In 2015 it was discovered that a U.S. laboratory spent more than a decade inadvertently sending the bacteria that causes anthrax to 194 laboratories worldwide.
The U.S. Government Accountability Office has recently released its findings regarding how effective the U.S. Department of Defense has been with addressing the lapses made at the laboratory at Dugway Proving Ground, Utah, and whether systemic oversight changes regarding biosecurity have since been implemented across DOD facilities. The findings are mixed.
“Not only do you fix those problems there, but in the entire biological defense enterprise in the Department of Defense,” said Joseph Kirschbaum, director in the Defense Capabilities and Management Team of the GAO in a podcast. “Essentially you end up with a better, more effective organization doing risk management and preventing these kinds of things.”
The GAO found that only 18 changes had been made of the 35 the U.S. Army initially sought and, according to the report, the DOD: “…had not fully identified the infrastructure capabilities required to address threats, had not planned to identify potential duplication without considering information from existing federal studies, and had not updated its guidance and planning process to include specific responsibilities and time frames for risk assessments.”
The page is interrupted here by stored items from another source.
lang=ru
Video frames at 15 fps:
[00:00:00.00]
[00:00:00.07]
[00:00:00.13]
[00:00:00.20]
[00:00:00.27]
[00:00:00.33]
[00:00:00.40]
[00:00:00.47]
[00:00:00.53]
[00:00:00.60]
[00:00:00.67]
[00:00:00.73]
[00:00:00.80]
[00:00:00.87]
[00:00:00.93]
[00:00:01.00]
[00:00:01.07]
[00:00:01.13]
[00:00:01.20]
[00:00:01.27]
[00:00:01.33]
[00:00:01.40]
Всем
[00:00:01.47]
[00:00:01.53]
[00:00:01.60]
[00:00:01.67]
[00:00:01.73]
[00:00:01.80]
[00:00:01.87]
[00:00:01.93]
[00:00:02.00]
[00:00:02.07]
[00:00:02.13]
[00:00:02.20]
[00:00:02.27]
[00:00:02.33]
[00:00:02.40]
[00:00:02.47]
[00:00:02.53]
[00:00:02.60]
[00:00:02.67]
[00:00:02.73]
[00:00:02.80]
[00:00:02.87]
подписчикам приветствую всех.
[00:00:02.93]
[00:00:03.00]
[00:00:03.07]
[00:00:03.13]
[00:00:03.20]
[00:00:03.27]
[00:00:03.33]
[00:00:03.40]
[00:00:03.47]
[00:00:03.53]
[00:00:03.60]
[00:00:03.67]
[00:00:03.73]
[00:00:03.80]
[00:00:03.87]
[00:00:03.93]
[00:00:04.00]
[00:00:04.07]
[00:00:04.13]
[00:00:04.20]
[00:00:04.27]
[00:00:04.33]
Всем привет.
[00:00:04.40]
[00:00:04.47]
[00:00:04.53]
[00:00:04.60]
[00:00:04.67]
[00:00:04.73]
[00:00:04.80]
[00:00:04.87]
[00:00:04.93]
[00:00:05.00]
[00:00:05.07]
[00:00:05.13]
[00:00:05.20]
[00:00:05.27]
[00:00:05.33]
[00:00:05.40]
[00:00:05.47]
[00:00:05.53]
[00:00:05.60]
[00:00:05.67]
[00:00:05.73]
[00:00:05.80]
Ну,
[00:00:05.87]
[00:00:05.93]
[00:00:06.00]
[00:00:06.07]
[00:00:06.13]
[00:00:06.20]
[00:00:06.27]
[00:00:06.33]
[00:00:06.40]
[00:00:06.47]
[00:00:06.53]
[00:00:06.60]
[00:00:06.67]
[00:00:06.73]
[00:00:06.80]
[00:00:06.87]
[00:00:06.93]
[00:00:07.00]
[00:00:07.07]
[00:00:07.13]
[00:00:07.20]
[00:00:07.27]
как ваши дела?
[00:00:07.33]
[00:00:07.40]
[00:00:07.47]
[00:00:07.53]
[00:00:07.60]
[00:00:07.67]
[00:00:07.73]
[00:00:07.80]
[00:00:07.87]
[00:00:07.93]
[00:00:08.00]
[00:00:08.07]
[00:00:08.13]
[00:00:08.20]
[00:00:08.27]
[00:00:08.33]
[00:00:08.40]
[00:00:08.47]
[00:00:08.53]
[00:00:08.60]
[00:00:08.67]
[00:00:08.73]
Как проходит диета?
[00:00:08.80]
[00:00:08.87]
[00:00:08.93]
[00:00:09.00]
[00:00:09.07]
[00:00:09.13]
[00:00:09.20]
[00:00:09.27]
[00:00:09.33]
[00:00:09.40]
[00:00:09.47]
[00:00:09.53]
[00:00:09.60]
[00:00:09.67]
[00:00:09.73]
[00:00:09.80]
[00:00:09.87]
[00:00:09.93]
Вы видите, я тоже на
In a summary by the GAO, the Secretary of the Army has gone so far as to implement a BSAT (Biological Select Agents and Toxins) Biosafety and Biosecurity Program, but the organization has not created the strategy and execution for managing the initiative.
“What’s at stake here is that these labs deal with very dangerous biological materials, in this case Bacillus anthracis that could potentially cause anthrax, which as you recall from the post-9/11 attacks in Washington and other places, could potentially be disastrous,” Kirschbaum said.
“What’s at stake when they ship potentially active or still active bacteria is not understanding the extent to which what is required to deactivate it and that was literally what happened,” he added. “So when it’s sent potentially live – not that it’s going to cause anthrax right away – but there is a potential if it got loose that it might cause that and obviously that was a concern to everyone.”
As for Dugway Proving Ground, it’s unclear from the GAO’s assessment why the 575 shipments of Bacillus anthracis were sent in the first place, such as whether they may have been confused for other materials. The document does cite that senior management at the laboratory had contributed to “a culture of complacency, resulting in laboratory personnel not always following rules, regulations, and procedures.”
The BioTesting Division at Dugway Proving Ground is working to regain its certification as a covered facility under the Federal Select Agent Program to possess BSAT in the United States.